What Are Essential Services Bonds?
“Essential services” revenue bonds include projects related to water, sewer, and power systems. The revenue from such projects is seen as being more reliable, so these bonds are seen as having a lower amount of risk than bonds that are financed by revenue from non-essential services. Perceived lower risk is reflected in the slightly lower-interest-rate returns of essential services bonds compared with the returns of other revenue bonds.
Most bond fund managers will invest in a combination of general obligation and revenue bonds. The fund company will offer more details of the investments carried within a fund.
Other Types of Municipal Bonds
Revenue and general obligation bonds aren’t the only type of municipal securities out there. You can choose from a few other options as well.
Anticipation notes are short-term bonds that municipalities may offer in anticipation of a larger, longer-term bond offering for the same project. They're often issued later in the project's development.

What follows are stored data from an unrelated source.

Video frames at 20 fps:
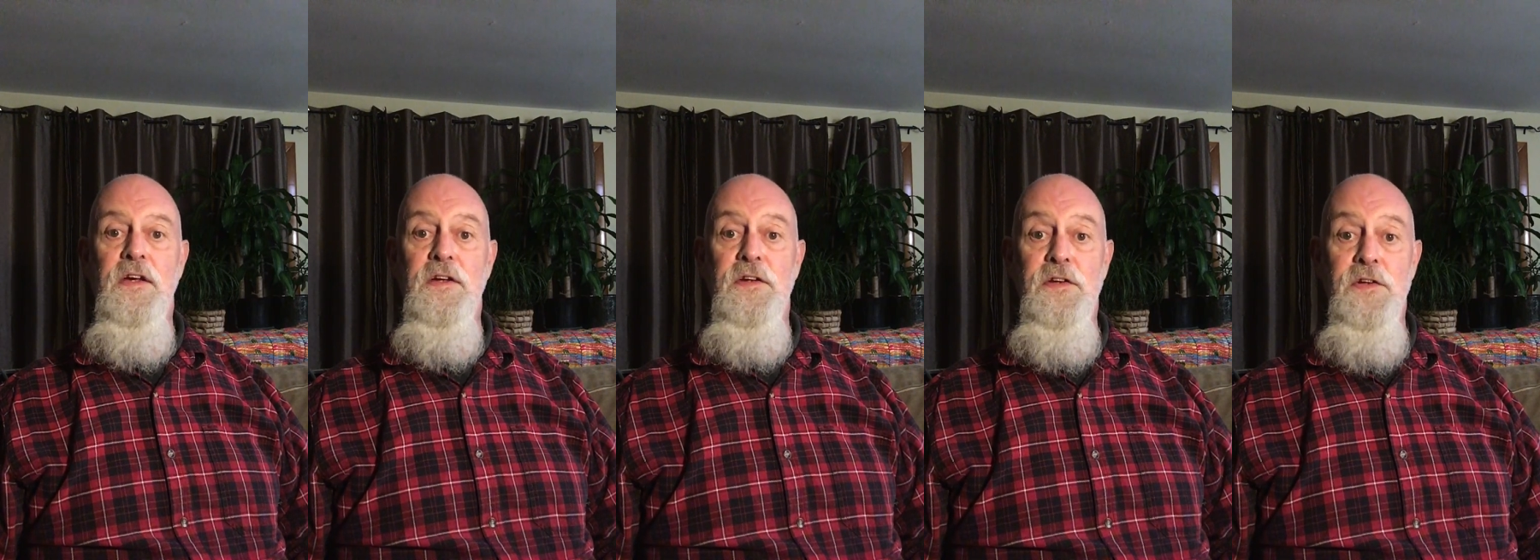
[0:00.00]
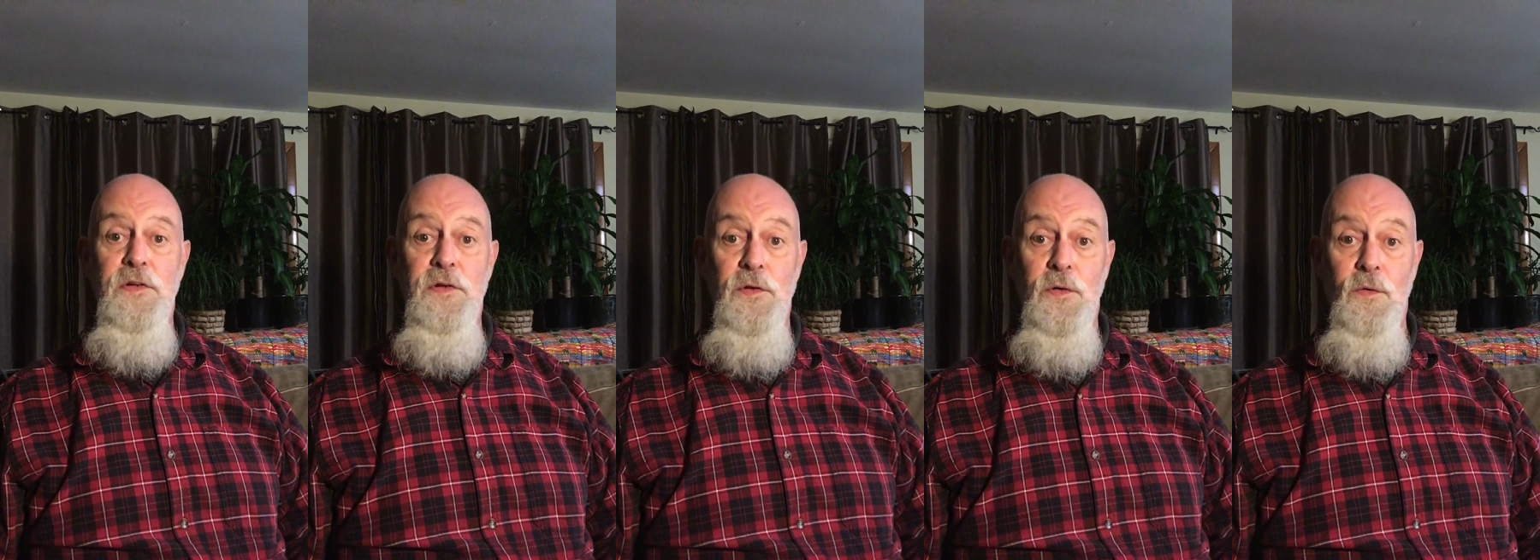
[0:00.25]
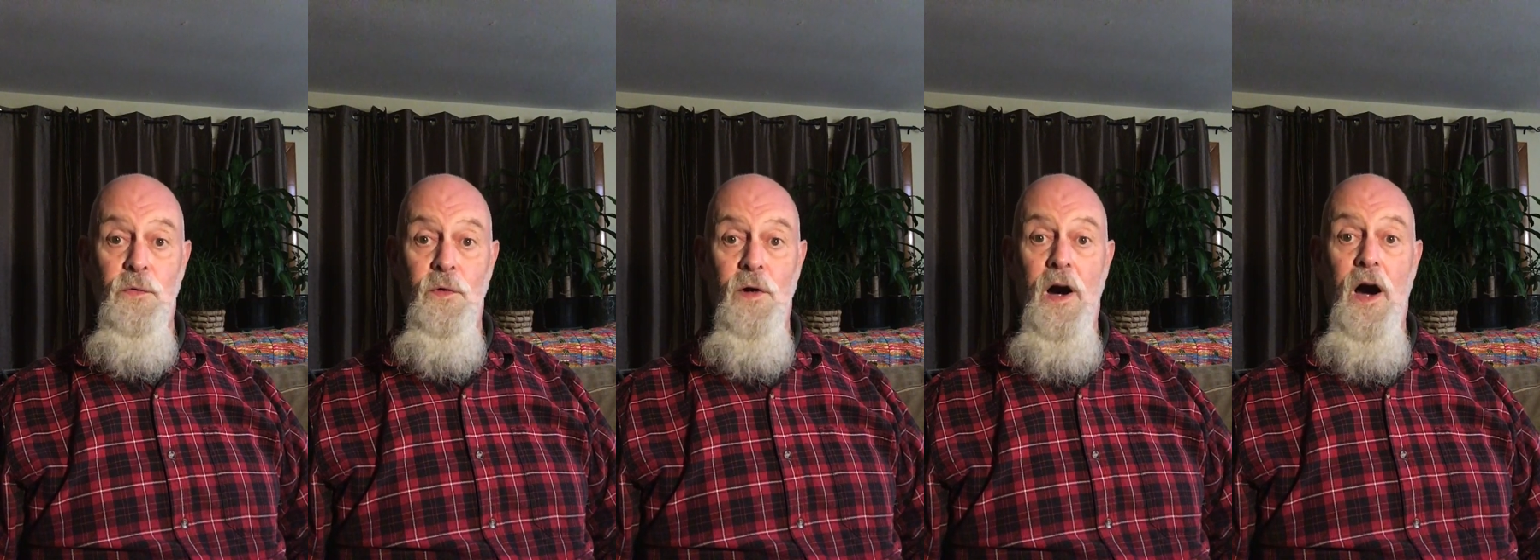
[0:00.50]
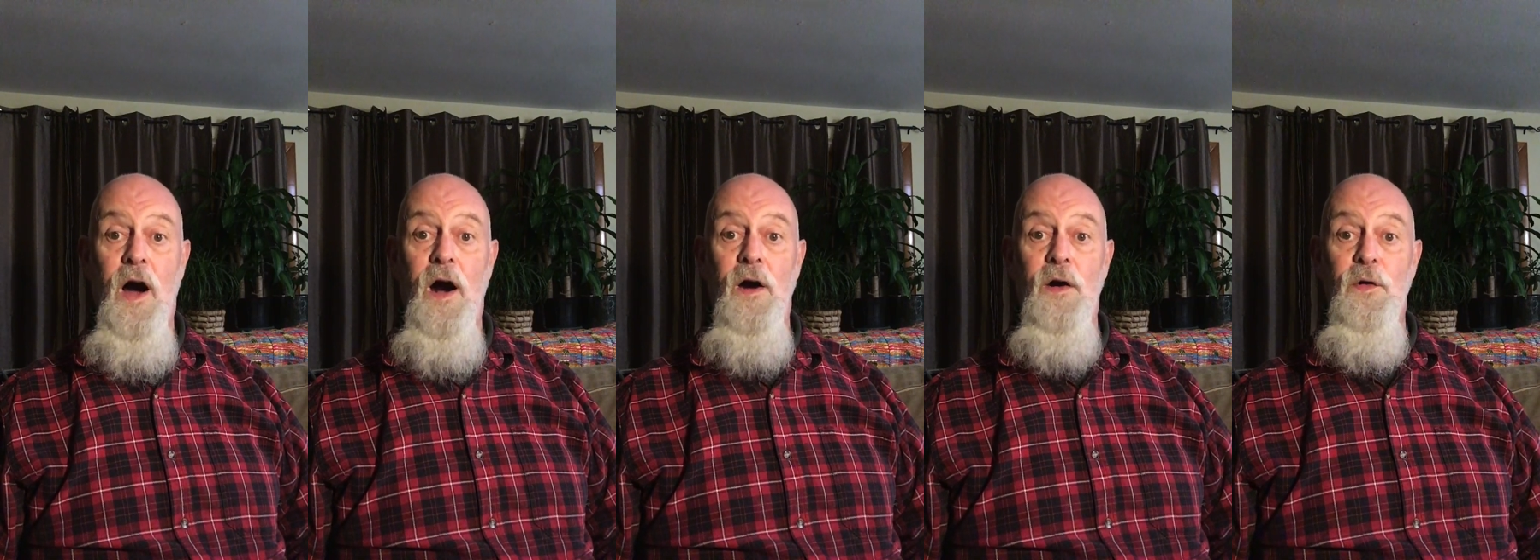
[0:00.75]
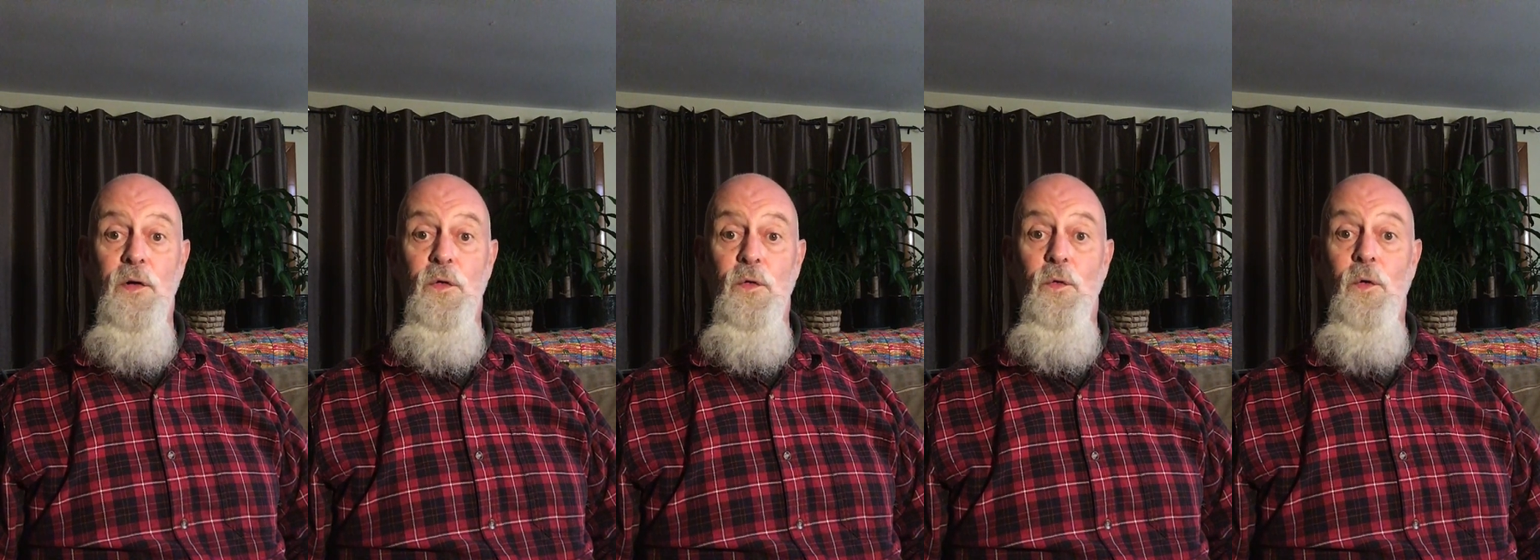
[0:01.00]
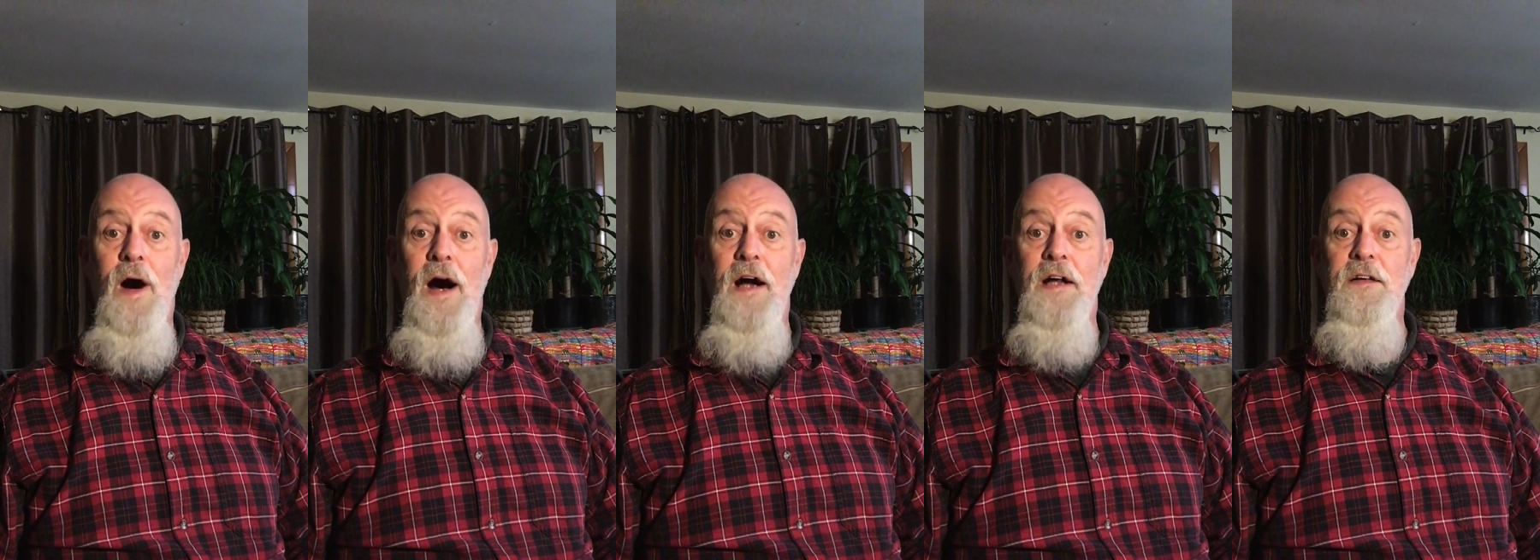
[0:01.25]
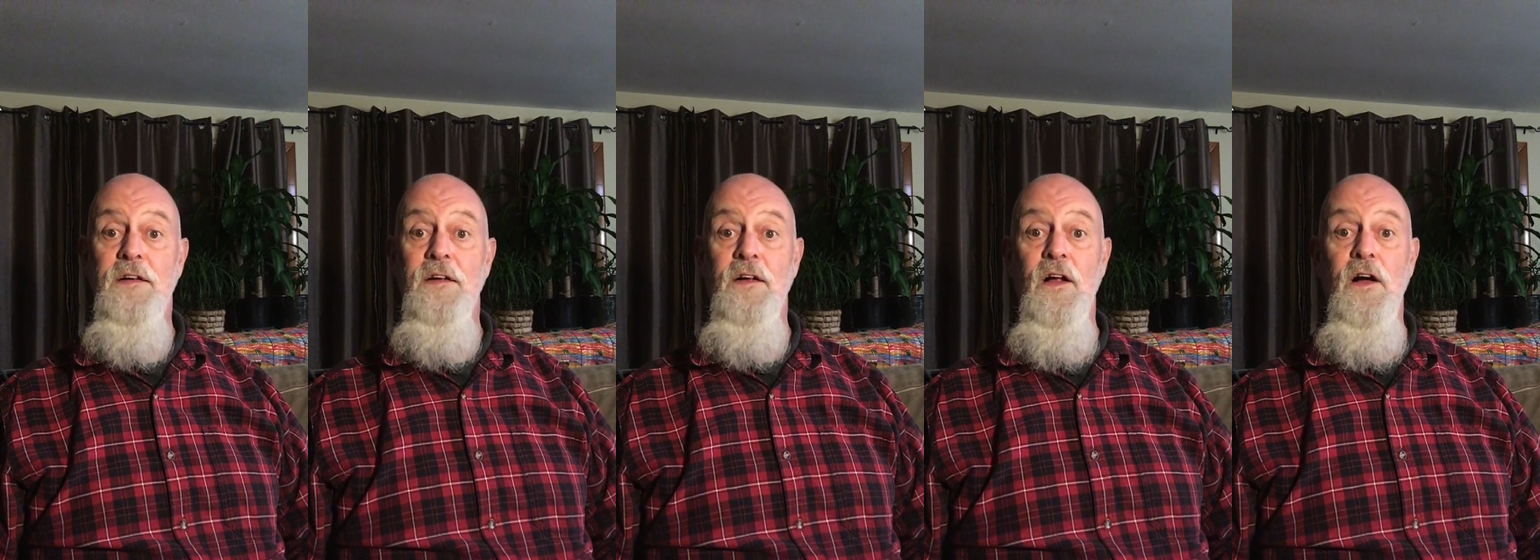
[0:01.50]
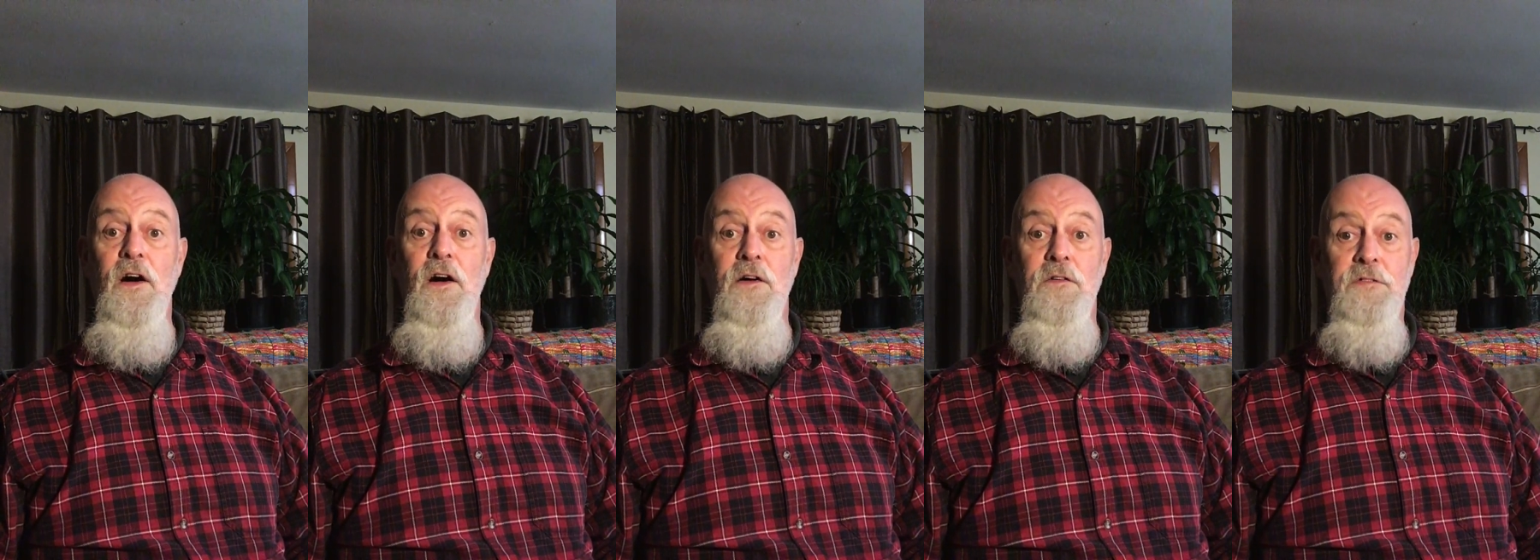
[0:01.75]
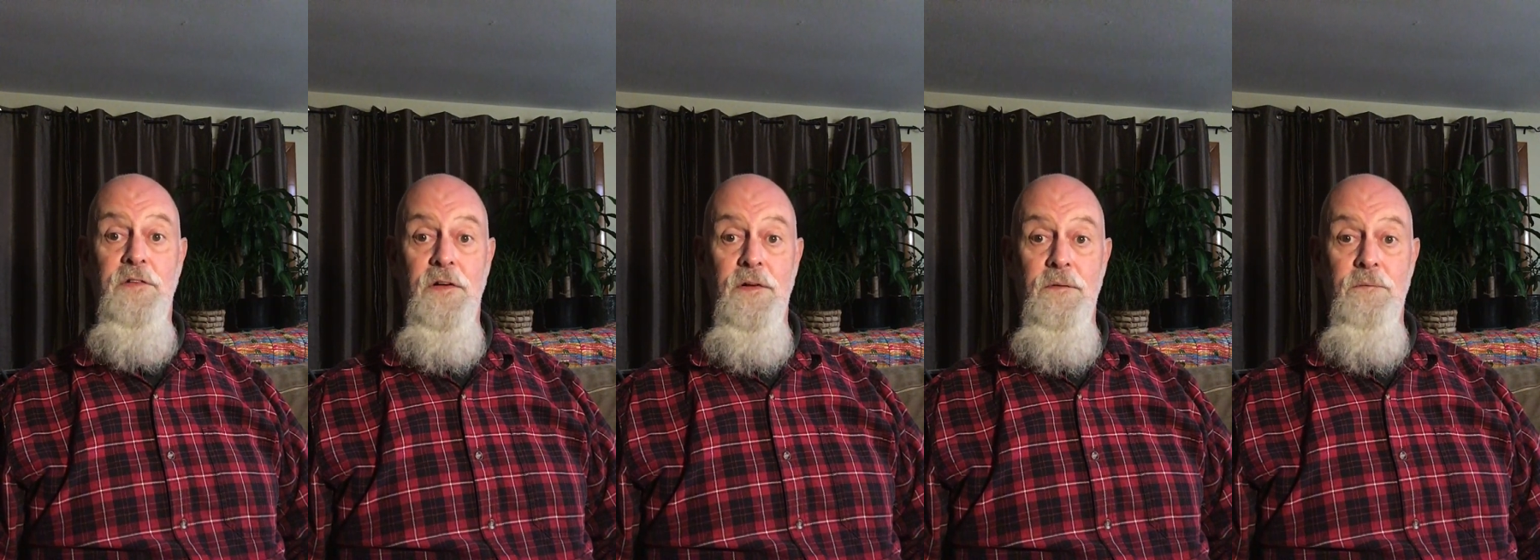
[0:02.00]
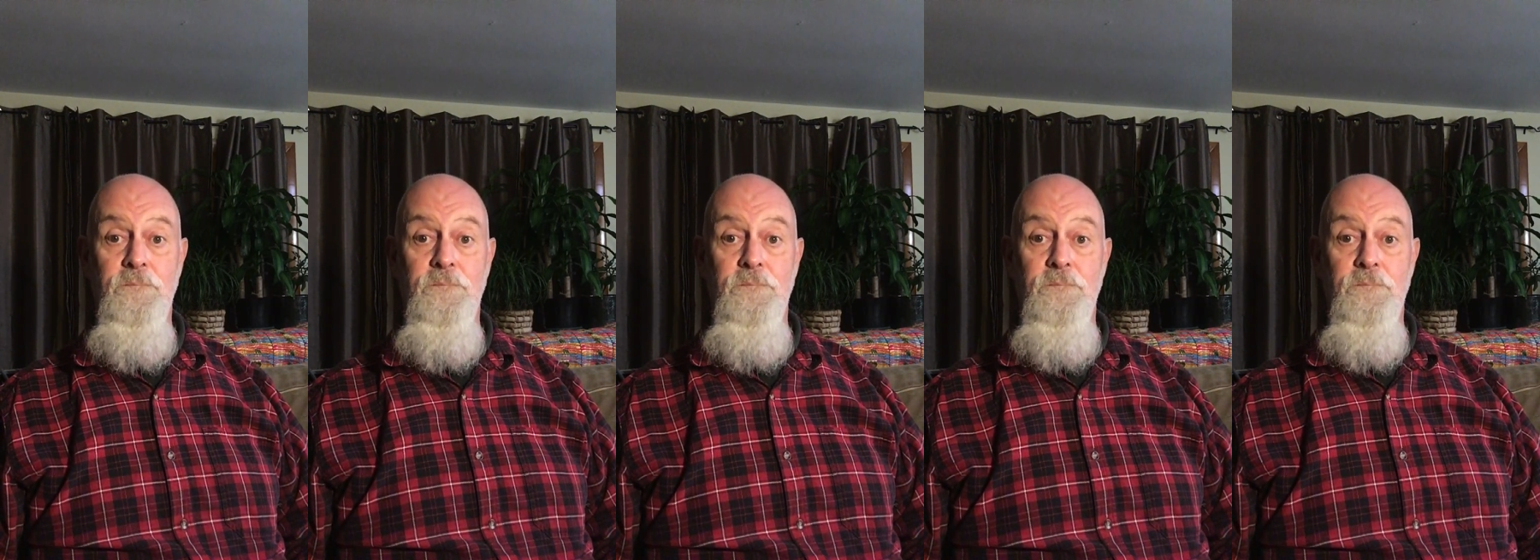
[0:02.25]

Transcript: You are who I love,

The term "pre-refunded" refers to callable bonds that have been effectively paid off by issuing another lower-interest bond before the original bond's call date. Funds from the new bond are held in escrow and invested in U.S. Treasuries until the original bond's call date. As such, these bonds provide you with a low risk similar to Treasury Notes while still offering the tax-free advantage of a municipal bond.
Insured bonds are those issued by smaller municipalities. They're often guaranteed by a third party. The process consists of the guarantor buying the entire bond issuance and insuring or otherwise guaranteeing it. It then issues the insured bonds to investors. They offer lower interest rates than other, similar uninsured bonds because of the guarantee.